Joan Margarit vino al mundo el día 11 de mayo de 1938. Es decir, era todavía un recién nacido cuando el frente de Aragón presionaba para terminar tomando Cataluña y decantar la Guerra Civil hacia el bando nacional. La comarca de Lérida que vio nacer al muchacho contempló, casi a la vez, una retirada feroz del ejército republicano. Uno de los soldados que huía dejó un capote, un abrigo propio de la milicia, tirado en el suelo. El frío invierno no perdonaba sus noches heladas, alguna al raso; así que, al encontrarse con la prenda abandonada, sus padres no dudaron en recogerla. Con ella arroparon al pequeño Joan, quien a sus pocos meses de edad ya había sufrido varias hipotermias. El tacto áspero de aquella manta improvisada se clavó en la memoria del crío, tanto que muchos años después le dedicó un poema: Autorretrato. El último verso define muy bien su velada melancolía: «La vida es un capote de desertor».
Quizá sea esta visión melancólica de un mundo apagado la temática que sustenta prácticamente toda su poética. Uno de sus libros más celebrados, que lleva por título Joana, recorre los últimos ocho meses de vida de su hija, fallecida a principios de siglo XXI tras una larga enfermedad. Aparte de la melancolía ya referida, en una de las entrevistas Margarit afirmó que su hija, que sufría una deficiencia psíquica desde el nacimiento, comprendió que necesitaba afecto, y que sólo con más afecto podría conseguirlo. Supongo que el paso de Joana por su vida le otorgó a su aspecto, a su estilo, y por ende a su poesía ese afecto del que hablaba. Además, como bien argumentaba la pequeña, Margarit encontró ese poder afectivo de manera recíproca, pues no todos los poetas, diría que prácticamente ninguno, consigue ser leído hasta la senectud. Todos sus versos desprenden ternura, y aun cuando emprende alguna reivindicación social, episodios recurrentes en su generación, no deja de transmitirnos esa bonhomía que tanto le caracteriza.

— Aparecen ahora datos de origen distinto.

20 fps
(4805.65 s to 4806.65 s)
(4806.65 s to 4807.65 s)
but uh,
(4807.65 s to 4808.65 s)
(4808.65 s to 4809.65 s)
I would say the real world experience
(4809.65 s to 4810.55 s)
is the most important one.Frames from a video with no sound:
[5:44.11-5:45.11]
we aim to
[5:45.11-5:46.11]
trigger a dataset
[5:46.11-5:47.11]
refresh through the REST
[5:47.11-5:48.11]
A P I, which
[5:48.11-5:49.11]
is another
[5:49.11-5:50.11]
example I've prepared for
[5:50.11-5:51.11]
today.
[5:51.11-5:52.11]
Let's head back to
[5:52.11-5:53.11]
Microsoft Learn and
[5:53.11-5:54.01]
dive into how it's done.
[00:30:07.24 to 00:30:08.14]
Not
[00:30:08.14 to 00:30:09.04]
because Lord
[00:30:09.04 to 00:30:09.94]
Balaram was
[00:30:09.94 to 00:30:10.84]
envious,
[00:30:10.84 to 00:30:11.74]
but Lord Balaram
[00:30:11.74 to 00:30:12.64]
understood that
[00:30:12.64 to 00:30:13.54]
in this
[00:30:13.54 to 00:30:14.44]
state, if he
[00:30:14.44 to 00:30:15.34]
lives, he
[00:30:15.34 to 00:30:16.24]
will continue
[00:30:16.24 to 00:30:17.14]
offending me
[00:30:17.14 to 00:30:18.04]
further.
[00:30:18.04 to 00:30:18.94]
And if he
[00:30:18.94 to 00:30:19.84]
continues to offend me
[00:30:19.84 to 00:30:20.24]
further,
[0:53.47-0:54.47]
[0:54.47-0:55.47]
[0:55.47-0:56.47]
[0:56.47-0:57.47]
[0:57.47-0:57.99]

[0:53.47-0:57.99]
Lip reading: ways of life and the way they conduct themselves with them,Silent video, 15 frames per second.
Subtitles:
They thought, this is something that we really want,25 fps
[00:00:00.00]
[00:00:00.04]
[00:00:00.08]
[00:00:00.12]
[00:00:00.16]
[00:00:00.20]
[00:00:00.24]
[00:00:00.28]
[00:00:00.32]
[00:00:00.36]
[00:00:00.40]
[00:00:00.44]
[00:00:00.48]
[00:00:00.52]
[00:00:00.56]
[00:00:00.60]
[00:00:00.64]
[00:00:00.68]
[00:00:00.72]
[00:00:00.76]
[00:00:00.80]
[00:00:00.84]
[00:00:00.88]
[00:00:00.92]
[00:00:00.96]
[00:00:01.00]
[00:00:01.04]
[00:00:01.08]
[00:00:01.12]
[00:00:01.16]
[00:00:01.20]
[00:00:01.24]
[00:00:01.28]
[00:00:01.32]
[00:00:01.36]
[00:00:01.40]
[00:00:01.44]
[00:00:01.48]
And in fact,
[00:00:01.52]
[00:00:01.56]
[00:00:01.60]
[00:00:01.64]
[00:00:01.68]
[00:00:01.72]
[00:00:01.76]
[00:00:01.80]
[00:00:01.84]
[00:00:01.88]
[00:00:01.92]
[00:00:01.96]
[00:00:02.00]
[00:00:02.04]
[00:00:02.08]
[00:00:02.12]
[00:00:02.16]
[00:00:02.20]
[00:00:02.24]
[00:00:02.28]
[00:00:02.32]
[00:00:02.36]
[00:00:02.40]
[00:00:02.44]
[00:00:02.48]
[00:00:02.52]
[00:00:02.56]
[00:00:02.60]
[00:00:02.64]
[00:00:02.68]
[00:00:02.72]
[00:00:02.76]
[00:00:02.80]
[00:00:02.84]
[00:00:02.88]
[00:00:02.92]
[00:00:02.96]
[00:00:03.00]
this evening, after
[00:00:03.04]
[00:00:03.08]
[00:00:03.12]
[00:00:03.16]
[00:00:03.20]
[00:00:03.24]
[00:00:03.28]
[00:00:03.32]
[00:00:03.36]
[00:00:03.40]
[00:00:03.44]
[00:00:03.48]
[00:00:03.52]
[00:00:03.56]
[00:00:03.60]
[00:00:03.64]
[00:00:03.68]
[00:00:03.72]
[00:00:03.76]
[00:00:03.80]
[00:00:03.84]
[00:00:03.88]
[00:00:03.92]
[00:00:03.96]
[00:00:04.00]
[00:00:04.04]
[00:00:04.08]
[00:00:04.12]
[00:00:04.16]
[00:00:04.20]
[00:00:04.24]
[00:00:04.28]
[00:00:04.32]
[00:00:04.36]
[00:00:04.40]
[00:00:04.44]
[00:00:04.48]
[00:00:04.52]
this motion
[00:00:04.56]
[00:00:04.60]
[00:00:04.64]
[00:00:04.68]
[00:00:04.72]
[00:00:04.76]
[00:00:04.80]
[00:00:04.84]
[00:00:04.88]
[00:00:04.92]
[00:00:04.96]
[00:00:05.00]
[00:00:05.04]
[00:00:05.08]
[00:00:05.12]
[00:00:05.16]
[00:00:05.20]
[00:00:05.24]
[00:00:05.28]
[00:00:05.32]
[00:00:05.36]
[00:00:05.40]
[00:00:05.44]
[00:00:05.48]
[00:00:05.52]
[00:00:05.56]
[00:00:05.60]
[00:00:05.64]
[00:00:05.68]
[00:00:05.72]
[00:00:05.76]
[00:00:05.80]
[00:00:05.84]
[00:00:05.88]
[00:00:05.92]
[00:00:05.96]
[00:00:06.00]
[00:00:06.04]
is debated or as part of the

Su verso claro, alejado de gongorismos y retórica excesiva, se abraza más a la tradición machadiana que al modernismo juanramoniano. En su bilingüismo editorial prefería el idioma catalán, y pese a que afirmaba que el castellano le «ahogaba», lo cierto es que su manejo del mismo es una bombona de oxígeno en un océano de artificios. Si alguna vez su condición catalanista, innegable y visible, le animó a ondear banderas o pendones, acabó abandonando el impulso por puro desencanto con la realidad. «La independencia de Cataluña no se la creen ni los que hablan de ella», llegó a decir desde su tranquilidad octogenaria. Para entonces, cuando ya no creía en nada más allá del arte, cuando el país le hubo premiado con un Cervantes tan merecido como inesperado, Margarit ya era un hombre en retirada. Por suerte, como ocurrió con el soldado que huía en el poema reseñado al inicio, nos queda el capote de su poesía. Ya te hemos perdido de vista, Joan, pero tus estrofas nos siguen arropando.